As filed with the Securities and Exchange Commission on July 27, 2016
Registration No. 333-188970
UNITED STATES
SECURITIES AND EXCHANGE COMMISSION
Washington, D.C. 20549
Post-Effective Amendment No. 1
to
FORM S-1
REGISTRATION STATEMENT NO. 333-188970
UNDER
THE SECURITIES ACT OF 1933
Celator Pharmaceuticals, Inc.
(Exact Name of Registrant as Specified in its Charter)
Delaware | 2834 | 20-2680869 | ||
(State or other jurisdiction of incorporation or organization) | (Primary Standard Industrial Classification Code Number) | (IRS employer identification no.) |
200 PrincetonSouth Corporate Center, Suite 180
Ewing, New Jersey 08628
(609) 243-0123
(Address, including zip code, and telephone number, including area code, of registrant’s principal executive offices)
Matthew P. Young
Treasurer
Celator Pharmaceuticals, Inc.
200 PrincetonSouth Corporate Center, Suite 180
Ewing, New Jersey 08628
(609) 243-0123
(Name, address, including zip code, and telephone number, including area code, of agent for service)
Approximate date of commencement of proposed sale to the public:Not Applicable. Removal from registration of securities that were not sold pursuant to the above referenced registration statement.
If any of the securities being registered on this Form are to be offered on a delayed or continuous basis pursuant to Rule 415 under the Securities Act of 1933, as amended, check the following box: ¨
If this Form is filed to register additional securities for an offering pursuant to Rule 462(b) under the Securities Act, please check the following box and list the Securities Act registration statement number of the earlier effective Registration Statement for the same offering: ¨
If this Form is a post-effective amendment filed pursuant to Rule 462(c) under the Securities Act, please check the following box and list the Securities Act Registration Statement number of the earlier effective Registration Statement for the same offering: ¨
If this Form is a post-effective amendment filed pursuant to Rule 462(d) under the Securities Act, check the following box and list the Securities Act Registration Statement number of the earlier effective Registration Statement for the same offering: ¨
Indicate by check mark whether the registrant is a large accelerated filer, an accelerated filer, a non-accelerated filer, or a smaller reporting company.

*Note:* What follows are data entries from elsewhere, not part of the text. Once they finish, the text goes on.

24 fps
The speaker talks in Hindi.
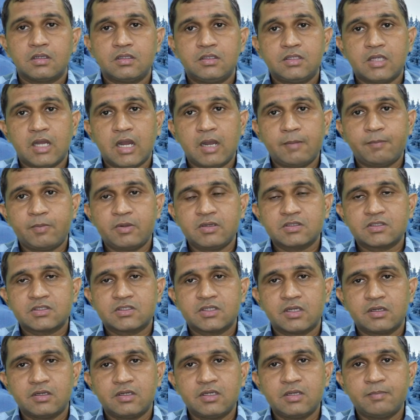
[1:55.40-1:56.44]
यहाँ पर
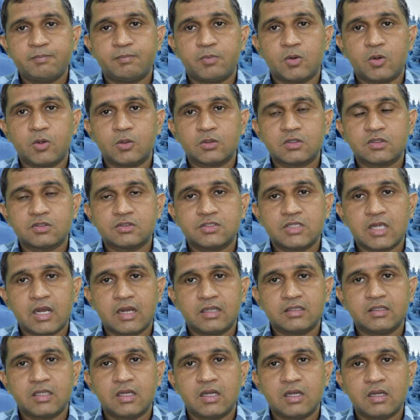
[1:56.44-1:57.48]
शनि बहुत
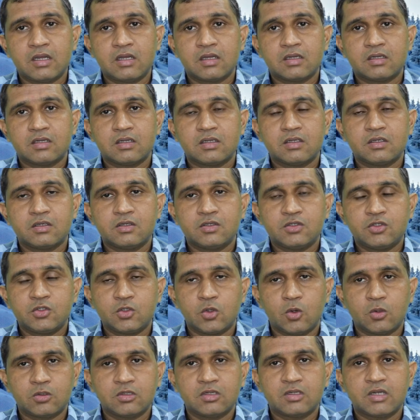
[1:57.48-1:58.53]
ज़्यादा
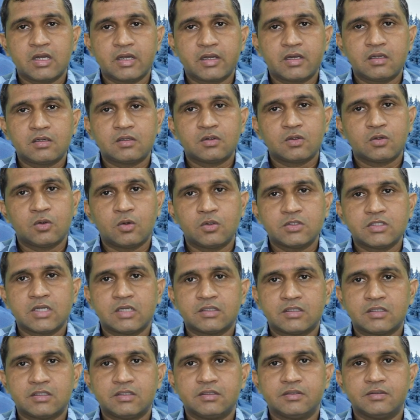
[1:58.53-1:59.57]
योग कारक हो
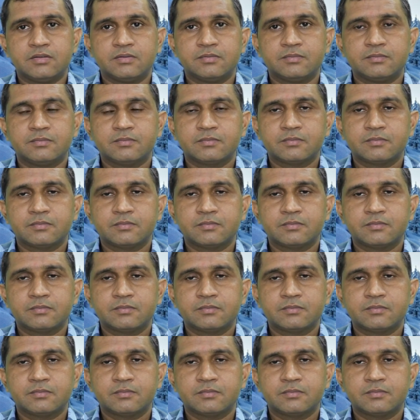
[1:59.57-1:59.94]
जाते हैं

See the definitions of “large accelerated filer,” “accelerated filer” and “smaller reporting company” in Rule 12b-2 of the Securities Exchange Act of 1934, as amended (the “Exchange Act”). (Check one):
Large accelerated filer | ¨ | Accelerated filer | ¨ | |||
Non-accelerated filer | ¨ (Do not check if a smaller reporting company) | Smaller reporting company | x |
DEREGISTRATION OF SECURITIES
This Post-Effective Amendment No. 1 relates to the Registration Statement, No. 333-188970, originally filed by Celator Pharmaceuticals, Inc. (the “Company”) on Form S-1 with the Securities and Exchange Commission on May 31, 2013 registering an aggregate of 16,978,735 shares of common stock, par value $0.001 per share, of the Company (the “Registration Statement”). The Company is filing this Post-Effective Amendment No. 1 to its Registration Statement to deregister any and all securities that remain unsold under such Registration Statement.

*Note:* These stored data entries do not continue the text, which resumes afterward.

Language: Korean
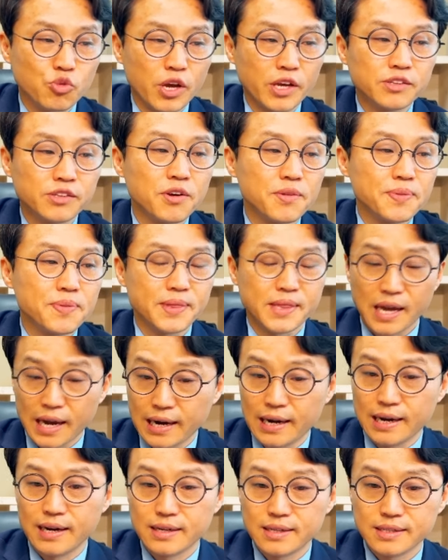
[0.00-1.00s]
되던
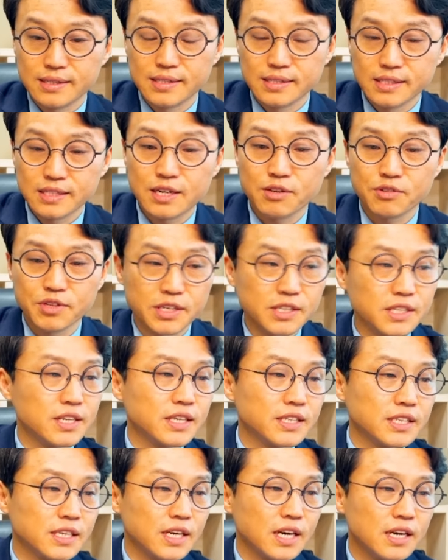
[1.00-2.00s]
날이라고 얘기를
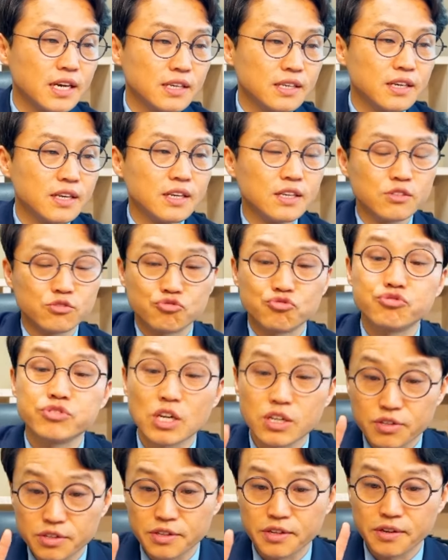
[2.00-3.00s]
하니까 두
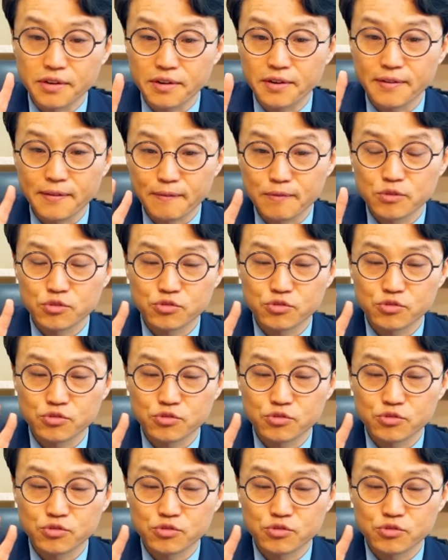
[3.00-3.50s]
달 걸린 거예요.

On July 12, 2016, pursuant to the Agreement and Plan of Merger, dated as of May 27, 2016 (the “Merger Agreement”), by and among Plex Merger Sub, Inc., a Delaware corporation (“Purchaser”) and an indirect wholly-owned subsidiary of Jazz Pharmaceuticals plc, an Irish public limited company (“Parent”), Parent and the Company, Purchaser merged with and into the Company, with the Company continuing as the surviving corporation and as an indirect wholly-owned subsidiary of Parent (the “Merger”).
In connection with the consummation of the Merger, the Company is terminating all offerings of its securities pursuant to its existing registration statements, including the Registration Statement. In accordance with undertakings made by the Company in the Registration Statement to remove from registration, by means of a post-effective amendment, any of the securities which remain unsold at the termination of the offering, the Company hereby amends the Registration Statement to remove from registration any and all such securities of the Company registered but unsold under the Registration Statement, if any. The Registration Statement is hereby amended, as appropriate, to reflect the deregistration of such securities.
SIGNATURES
Pursuant to the requirements of the Securities Act of 1933, as amended, the Registrant has duly caused this Post-Effective Amendment No. 1 to the Registration Statement on Form S-1 to be signed on its behalf by the undersigned, thereunto duly authorized, in the City of Palo Alto, State of California, on July 27, 2016.
CELATOR PHARMACEUTICALS, INC. | ||
By: | /s/ Suzanne Sawochka Hooper | |
Name: Suzanne Sawochka Hooper | ||
Title: Secretary |
Note: No other person is required to sign this Post-Effective Amendment in reliance upon Rule 478 under the Securities Act of 1933, as amended.